Data extracted from a collection:

--------------------------------

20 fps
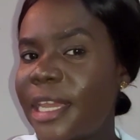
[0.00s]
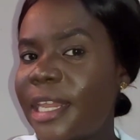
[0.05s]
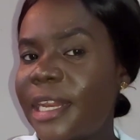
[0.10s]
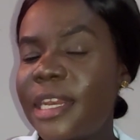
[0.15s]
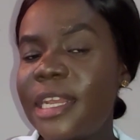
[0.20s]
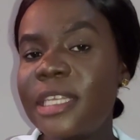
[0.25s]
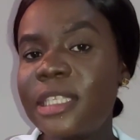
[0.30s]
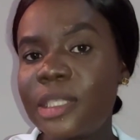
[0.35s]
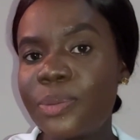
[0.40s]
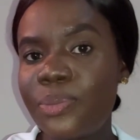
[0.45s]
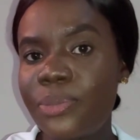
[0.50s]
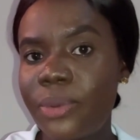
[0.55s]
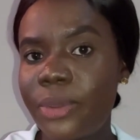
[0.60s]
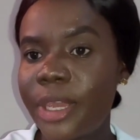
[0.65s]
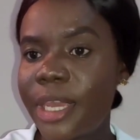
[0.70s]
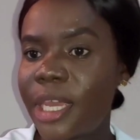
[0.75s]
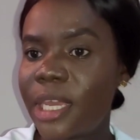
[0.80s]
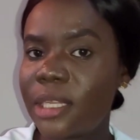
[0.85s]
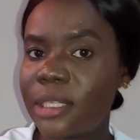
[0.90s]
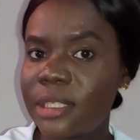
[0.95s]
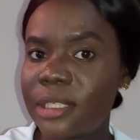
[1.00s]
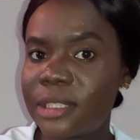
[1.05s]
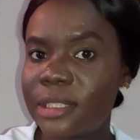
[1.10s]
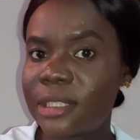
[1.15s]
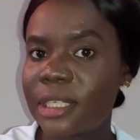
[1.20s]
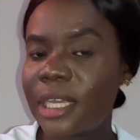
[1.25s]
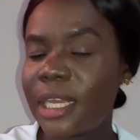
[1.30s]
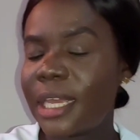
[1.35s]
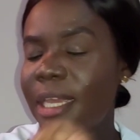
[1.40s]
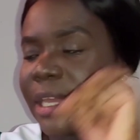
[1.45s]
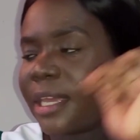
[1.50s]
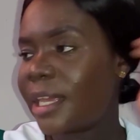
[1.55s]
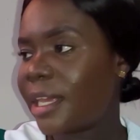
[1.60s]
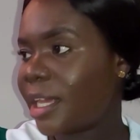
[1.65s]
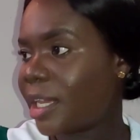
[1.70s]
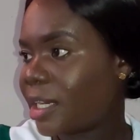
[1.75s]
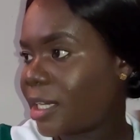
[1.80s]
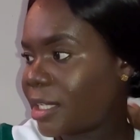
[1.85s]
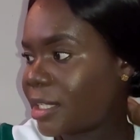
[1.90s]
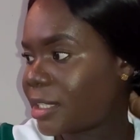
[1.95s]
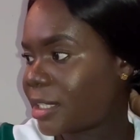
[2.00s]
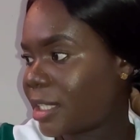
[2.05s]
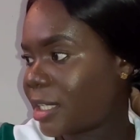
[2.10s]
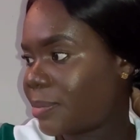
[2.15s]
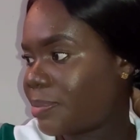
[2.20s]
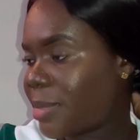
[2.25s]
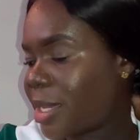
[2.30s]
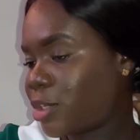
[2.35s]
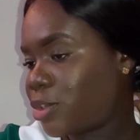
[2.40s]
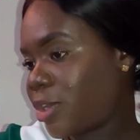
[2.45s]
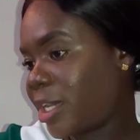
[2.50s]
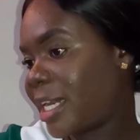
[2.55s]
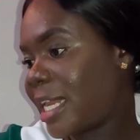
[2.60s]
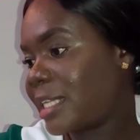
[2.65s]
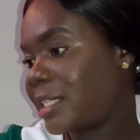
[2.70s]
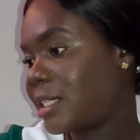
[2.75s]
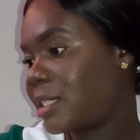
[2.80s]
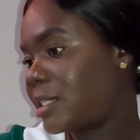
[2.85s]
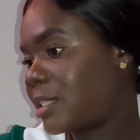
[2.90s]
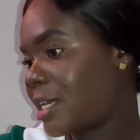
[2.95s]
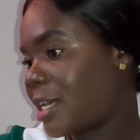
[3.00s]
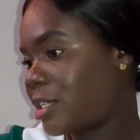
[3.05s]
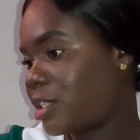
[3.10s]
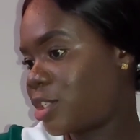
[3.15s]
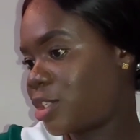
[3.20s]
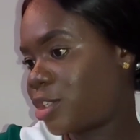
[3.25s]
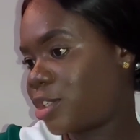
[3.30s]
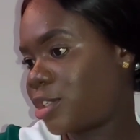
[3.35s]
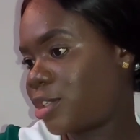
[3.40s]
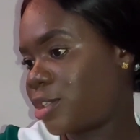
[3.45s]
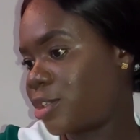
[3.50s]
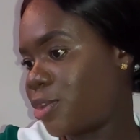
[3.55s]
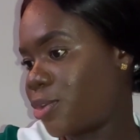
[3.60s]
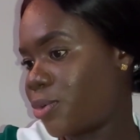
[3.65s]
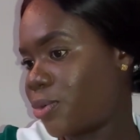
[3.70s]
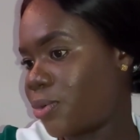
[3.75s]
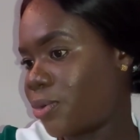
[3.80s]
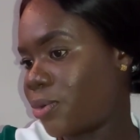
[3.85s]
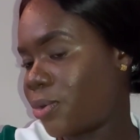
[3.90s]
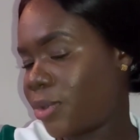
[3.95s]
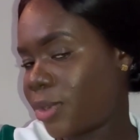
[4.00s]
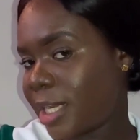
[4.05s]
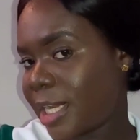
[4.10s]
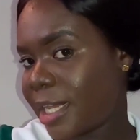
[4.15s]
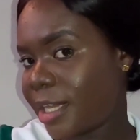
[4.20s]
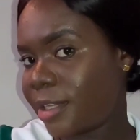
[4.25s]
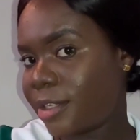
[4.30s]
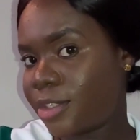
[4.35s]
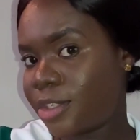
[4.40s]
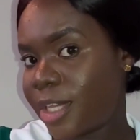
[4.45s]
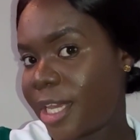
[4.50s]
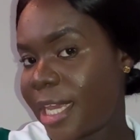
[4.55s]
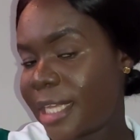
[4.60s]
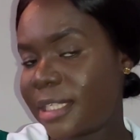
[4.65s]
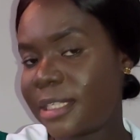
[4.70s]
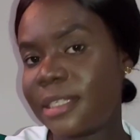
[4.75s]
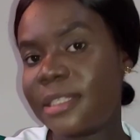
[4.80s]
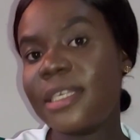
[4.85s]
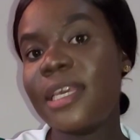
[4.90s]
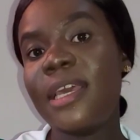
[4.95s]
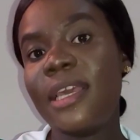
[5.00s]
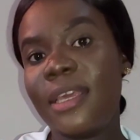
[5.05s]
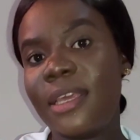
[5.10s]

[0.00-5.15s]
neat braids and make sure it doesn't touch your collar. Do you get it?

--------------------------------

▶ Problem statement:
Set down every line above exactly, pictures excluded.

▶ Finished exercise:
20 fps
[0.00s]
[0.05s]
[0.10s]
[0.15s]
[0.20s]
[0.25s]
[0.30s]
[0.35s]
[0.40s]
[0.45s]
[0.50s]
[0.55s]
[0.60s]
[0.65s]
[0.70s]
[0.75s]
[0.80s]
[0.85s]
[0.90s]
[0.95s]
[1.00s]
[1.05s]
[1.10s]
[1.15s]
[1.20s]
[1.25s]
[1.30s]
[1.35s]
[1.40s]
[1.45s]
[1.50s]
[1.55s]
[1.60s]
[1.65s]
[1.70s]
[1.75s]
[1.80s]
[1.85s]
[1.90s]
[1.95s]
[2.00s]
[2.05s]
[2.10s]
[2.15s]
[2.20s]
[2.25s]
[2.30s]
[2.35s]
[2.40s]
[2.45s]
[2.50s]
[2.55s]
[2.60s]
[2.65s]
[2.70s]
[2.75s]
[2.80s]
[2.85s]
[2.90s]
[2.95s]
[3.00s]
[3.05s]
[3.10s]
[3.15s]
[3.20s]
[3.25s]
[3.30s]
[3.35s]
[3.40s]
[3.45s]
[3.50s]
[3.55s]
[3.60s]
[3.65s]
[3.70s]
[3.75s]
[3.80s]
[3.85s]
[3.90s]
[3.95s]
[4.00s]
[4.05s]
[4.10s]
[4.15s]
[4.20s]
[4.25s]
[4.30s]
[4.35s]
[4.40s]
[4.45s]
[4.50s]
[4.55s]
[4.60s]
[4.65s]
[4.70s]
[4.75s]
[4.80s]
[4.85s]
[4.90s]
[4.95s]
[5.00s]
[5.05s]
[5.10s]

[0.00-5.15s]
neat braids and make sure it doesn't touch your collar. Do you get it?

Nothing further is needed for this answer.